[PROBLEM DESCRIPTION] Going from the line that contains "[766.43-767.43s]" through the last line of the records, set down each line again exactly, both included, with pictures left out.

[RECORDS SUPPLIED — start]

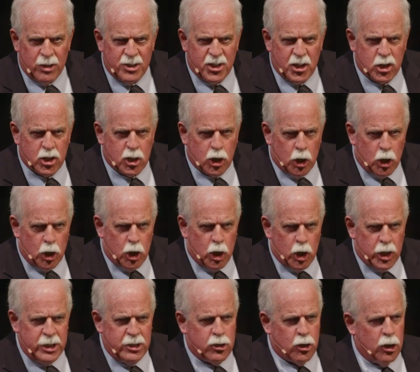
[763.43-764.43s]
skull.
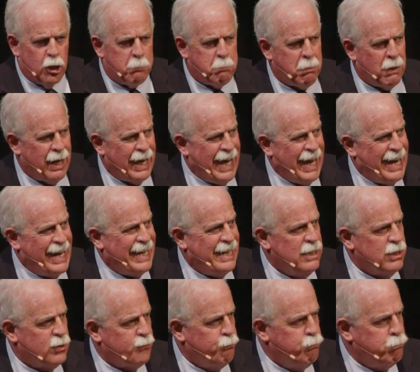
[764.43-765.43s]
He's going to plant
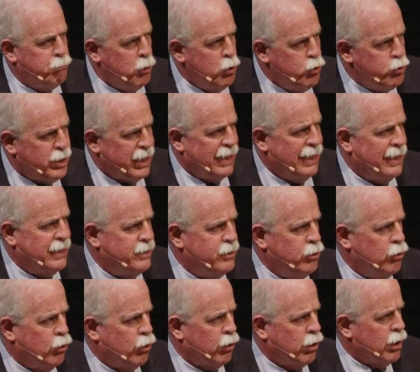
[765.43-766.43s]
his boot on
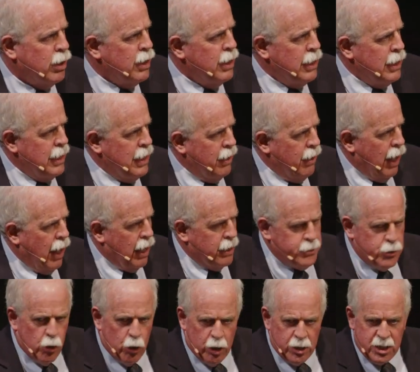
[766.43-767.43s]
your, on
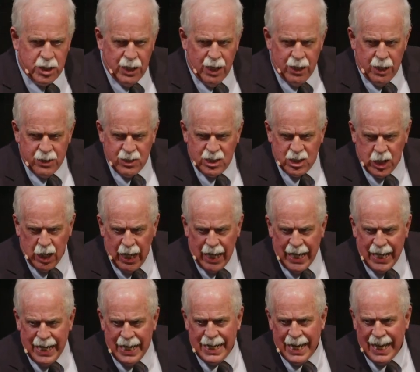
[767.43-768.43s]
your uh,
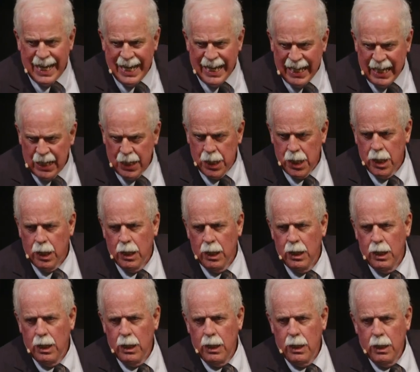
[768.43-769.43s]
slain head.
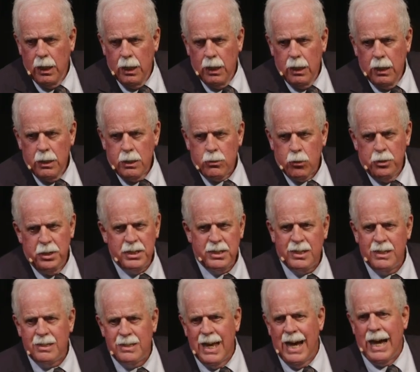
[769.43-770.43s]
So this
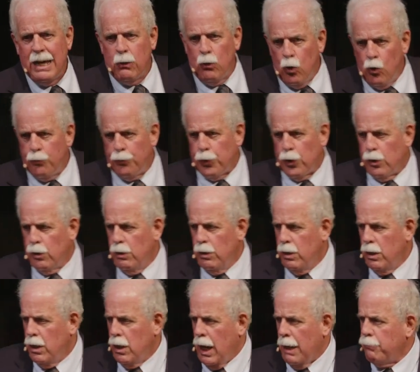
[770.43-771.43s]
is not over.
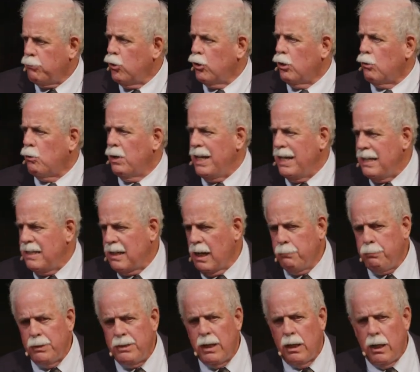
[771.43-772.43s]
I'm going to raise up
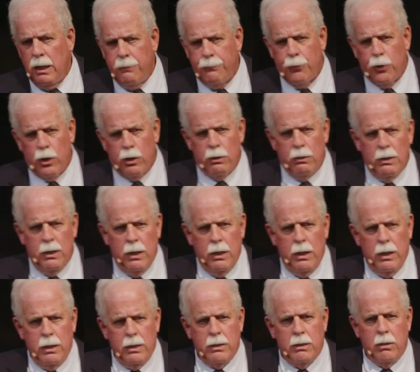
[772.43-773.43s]
a deliverer
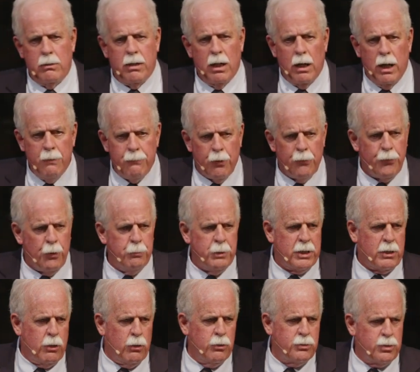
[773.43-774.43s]
to deliver from the
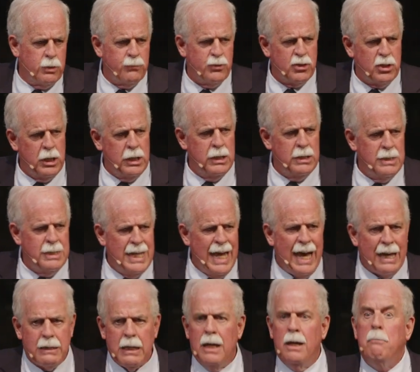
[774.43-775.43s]
curse of sin and
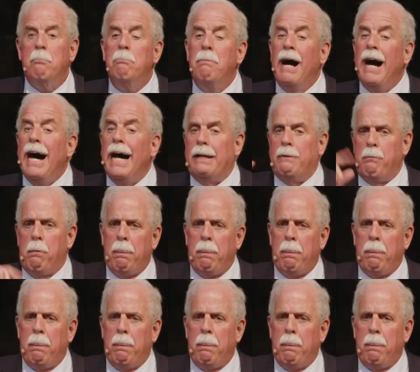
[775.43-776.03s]
death. But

[RECORDS SUPPLIED — finish]

[PROBLEM SOLUTION]
[766.43-767.43s]
your, on
[767.43-768.43s]
your uh,
[768.43-769.43s]
slain head.
[769.43-770.43s]
So this
[770.43-771.43s]
is not over.
[771.43-772.43s]
I'm going to raise up
[772.43-773.43s]
a deliverer
[773.43-774.43s]
to deliver from the
[774.43-775.43s]
curse of sin and
[775.43-776.03s]
death. But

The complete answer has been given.